Louis Marie Anne Couperus (born June 10, 1863 in The Hague , † July 16, 1923 in De Steeg ) was a Dutch author .

Life

He was the youngest of eleven children of Jonkvrouwe Catharina Geertruida Reynst and Dr. John Ricus Couperus, retired judge at the two high courts in what was then the Dutch East Indies ( Indonesia ).

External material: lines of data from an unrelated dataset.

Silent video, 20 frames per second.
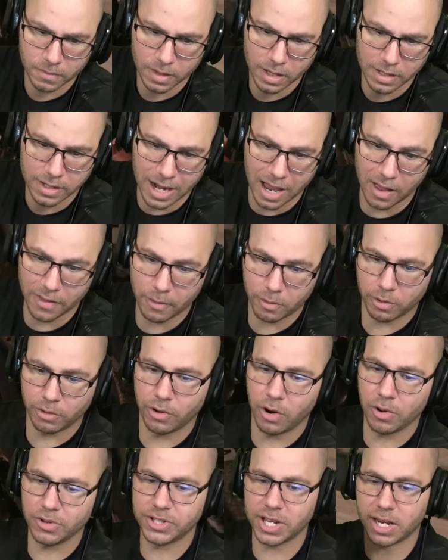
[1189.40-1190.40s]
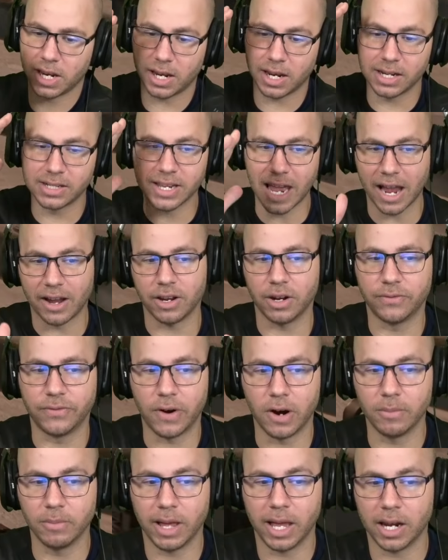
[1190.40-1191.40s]
Now that we're rotating exactly to
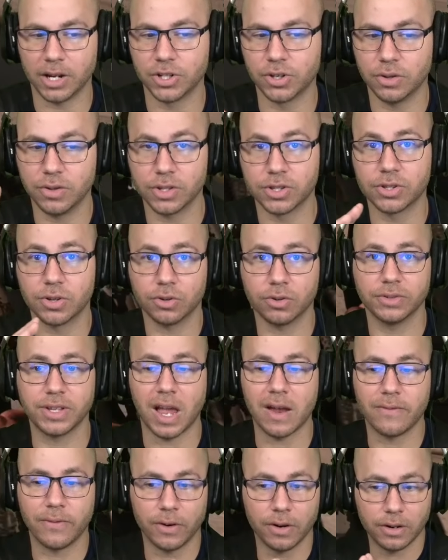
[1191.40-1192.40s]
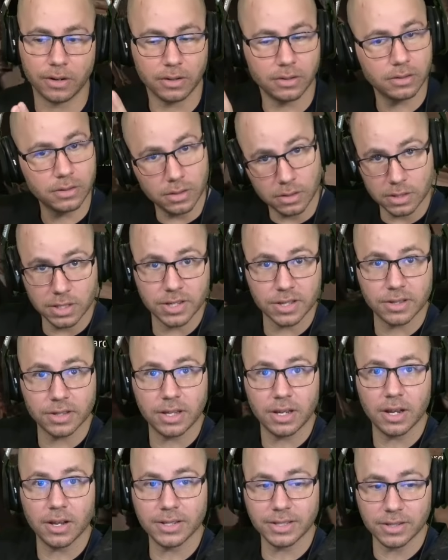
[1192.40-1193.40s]
farmland, should the circle divert to
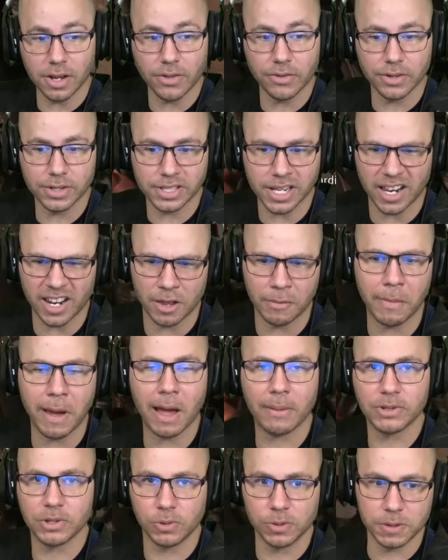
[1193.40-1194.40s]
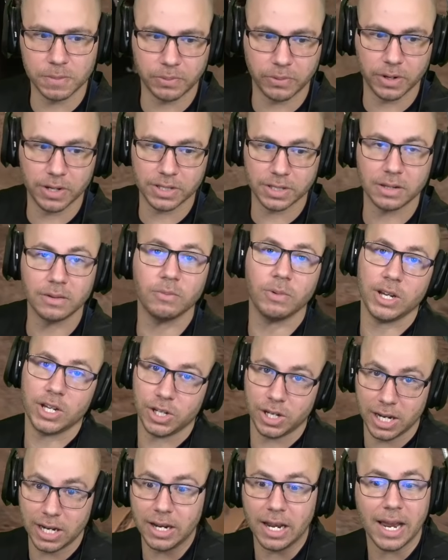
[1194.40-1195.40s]
the southern side of the map towards prison. We
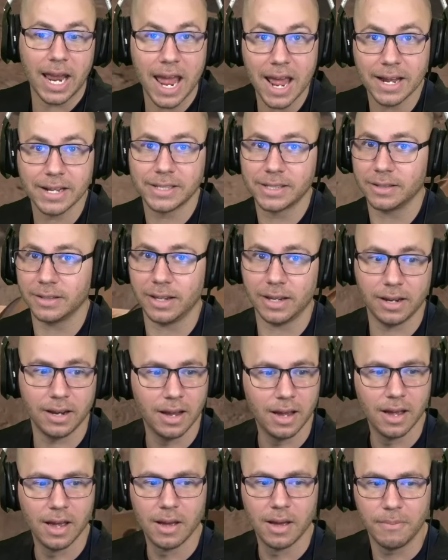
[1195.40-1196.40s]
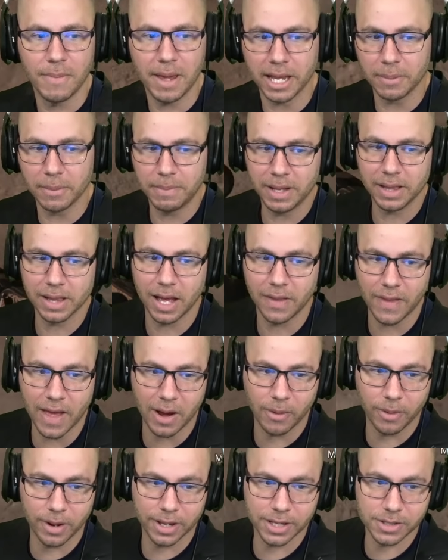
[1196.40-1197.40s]
need to instantly make a beeline that
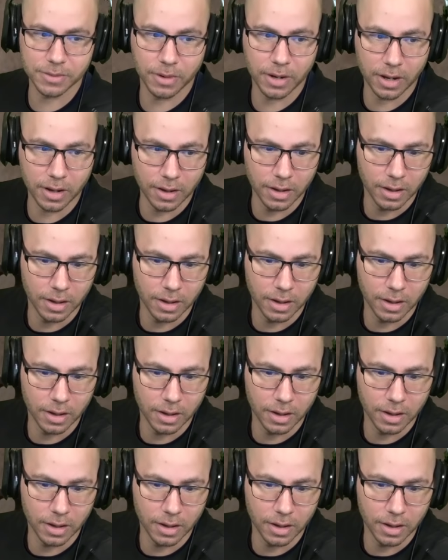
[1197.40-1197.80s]
way as well.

Louis Couperus spent most of his life abroad, as a schoolchild in Batavia , as an adult on his extensive travels in Scandinavia , England , Germany , France , Spain , the Dutch East Indies , Japan and especially in Italy , which he loved so much extremely fascinated. On September 9, 1891, he married Elisabeth Wilhelmina Johanna Baud. He celebrated the outbreak of the First World War as a release from rigidity. As a result of the war, he returned to The Hague in 1915, where his friends offered him a house in De Steeg, which he only lived in for a short time. He died there on July 16, 1923, a few weeks after his 60th birthday, presumably of pneumonia and blood poisoning .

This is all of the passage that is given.